Inherited causes of clonal haematopoiesis in 97,691 whole genomes.

Nature 2020 10 14;586(7831):763-768. Epub 2020 Oct 14.

Department of Epidemiology, School of Public Health, University of Michigan, Ann Arbor, MI, USA.

Age is the dominant risk factor for most chronic human diseases, but the mechanisms through which ageing confers this risk are largely unknown. The age-related acquisition of somatic mutations that lead to clonal expansion in regenerating haematopoietic stem cell populations has recently been associated with both haematological cancer and coronary heart disease-this phenomenon is termed clonal haematopoiesis of indeterminate potential (CHIP).
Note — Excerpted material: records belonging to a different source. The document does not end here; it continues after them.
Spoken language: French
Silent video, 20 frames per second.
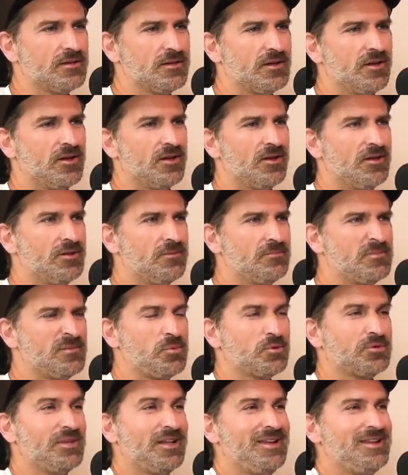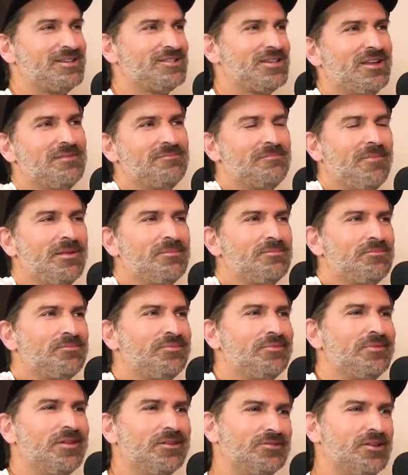ah pourtant, les gens ne demandent
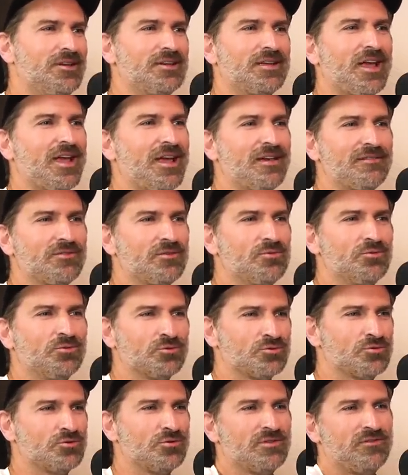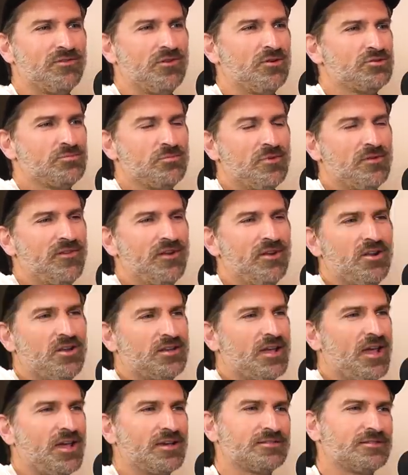plus d'autographes de nos jours. Ils veulent juste me faire le
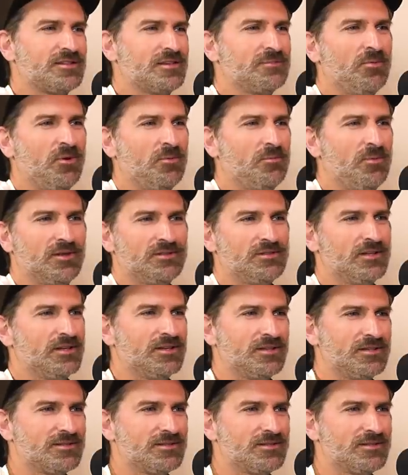gag, signe mon bottin.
Simultaneous analyses of germline and somatic whole-genome sequences provide the opportunity to identify root causes of CHIP. Here we analyse high-coverage whole-genome sequences from 97,691 participants of diverse ancestries in the National Heart, Lung, and Blood Institute Trans-omics for Precision Medicine (TOPMed) programme, and identify 4,229 individuals with CHIP. We identify associations with blood cell, lipid and inflammatory traits that are specific to different CHIP driver genes. Association of a genome-wide set of germline genetic variants enabled the identification of three genetic loci associated with CHIP status, including one locus at TET2 that was specific to individuals of African ancestry. In silico-informed in vitro evaluation of the TET2 germline locus enabled the identification of a causal variant that disrupts a TET2 distal enhancer, resulting in increased self-renewal of haematopoietic stem cells. Overall, we observe that germline genetic variation shapes haematopoietic stem cell function, leading to CHIP through mechanisms that are specific to clonal haematopoiesis as well as shared mechanisms that lead to somatic mutations across tissues.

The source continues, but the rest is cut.